2. Competing comprehensive descriptions of area fraction profiling methods: who was first?
Even though exact determination of priorities seems useless, and even impossible, it is interesting to notice that first attempts to calculate number of cells in biological tissue in microscopic images could be found since 1940’s (see, for example: Abercrombie, M.: Estimation of nuclear population from microtomic sections. Anat. Rec. 94, 239–247 (1941)). Unsatisfied by limited reliability of counting methods based on microphotography, E. Agduhr published original approach of estimation of the number of neurons in microscopic images of serial sections of nervous tissue, corrected for diameter of the cell as well as for the thickness of the section (Beitrag zur Technik für die Bestimmung der Anzahl Nervenzellen je Volumeneinheit Gewebe. Anat. Anz. 91, 70–81 (1941)). These and similar methods, however, were based on “manual” counting.

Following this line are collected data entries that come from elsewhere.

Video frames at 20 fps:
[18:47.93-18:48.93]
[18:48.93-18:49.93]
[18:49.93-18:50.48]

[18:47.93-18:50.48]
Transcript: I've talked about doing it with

Apparently, the first computer-based technology of evaluation of layered structure of human cortex was implemented and published by Herbert Haug in 1976 (“Die verschiedenen Verfahren zur Werteerfassung in der biologischen Morpfometrie ans Stereologie”. Microsc. Acta 78, 197-220, (1976), see fig below). We can notice that H.Haug developed three approaches to evaluate cortical structure. The first was based on systematic horizontal scanning of the section, and the profile of the cortex was plotted as densities of neurons per mm^3 with confidence limit at each profile point for p=0.05. Practically the same approach was implemented and published by Schleicher and Zilles two years later.
After 1978 numerous papers were published essentially by the same group (Schleicher, Zilles and co-authors), describing the application of GLI profile methodology to different species (Galago demidovii, gray mouse lemur, some other primates, albino rat, guinea pig, albino mouse, domestic pigeon, and, finally, human).
However, the explanation of the technology of measurement of GLI value seems to be published four years after the first publication, in 1982. It was described rather meticulously in the paper “Estimation of volume fractions in nervous tissue with an image analyzer” by Andreas Wree, Axel Schleicher and Karl Zilles (Journal of Neuroscience Methods, 6, 1982, 29″43 29). Here we can find the comparison of GCC (grey cell coefficient), based on manual “point-counting” stereological method, and GLI (grey level index), obtained automatically with image analyzer. The paper also carefully analyzed the correlation between uncorrected GLI value and the corresponding volume fraction measurements under various conditions for the sections of different thicknesses. One of many important results of this study was a practical conclusion, that in the sections up to 4.6 micrometers the value of GLI is statistically indistinguishable from volume fraction (see below, Section 4A).
Interestingly, the description of the software and hardware used for GLI measurements appeared in two surprisingly similar papers by different authors. The earlier paper was published in 1983 by Bernward Sauer from the Department of Neuroanatomy of Medical School of Hunnover: “Semi-automatic analysis of microscopic images of the human cerebral cortex using the grey level index,” Journal of Microscopy, Vol. 129, Pt 1, January 1983, 75-87 (text PDF). The second paper was published three years later by A. Schleicher, K. Zilles and A. Wree, at that time – from the Institute of Anatomy of the University of Cologne) was entitled “A quantitative approach to cytoarchitectonics: software and hardware aspects of a system for the evaluation and analysis of structural inhomogeneities in nervous tissue” (Journal of Neuroscience Methods, 18 (1986) 221-235, text PDF). Despite striking similarities to Sauer’s paper (identical image processing device – Micro-Videomat-2, the same approach to the discrimination threshold selection, very similar image measurement approach and practically identical calculation method) there is no reference to his publication of GLI technology. Sauer’s paper, however, has multiple references to GLI-related papers by A. Schleicher and K. Zilles.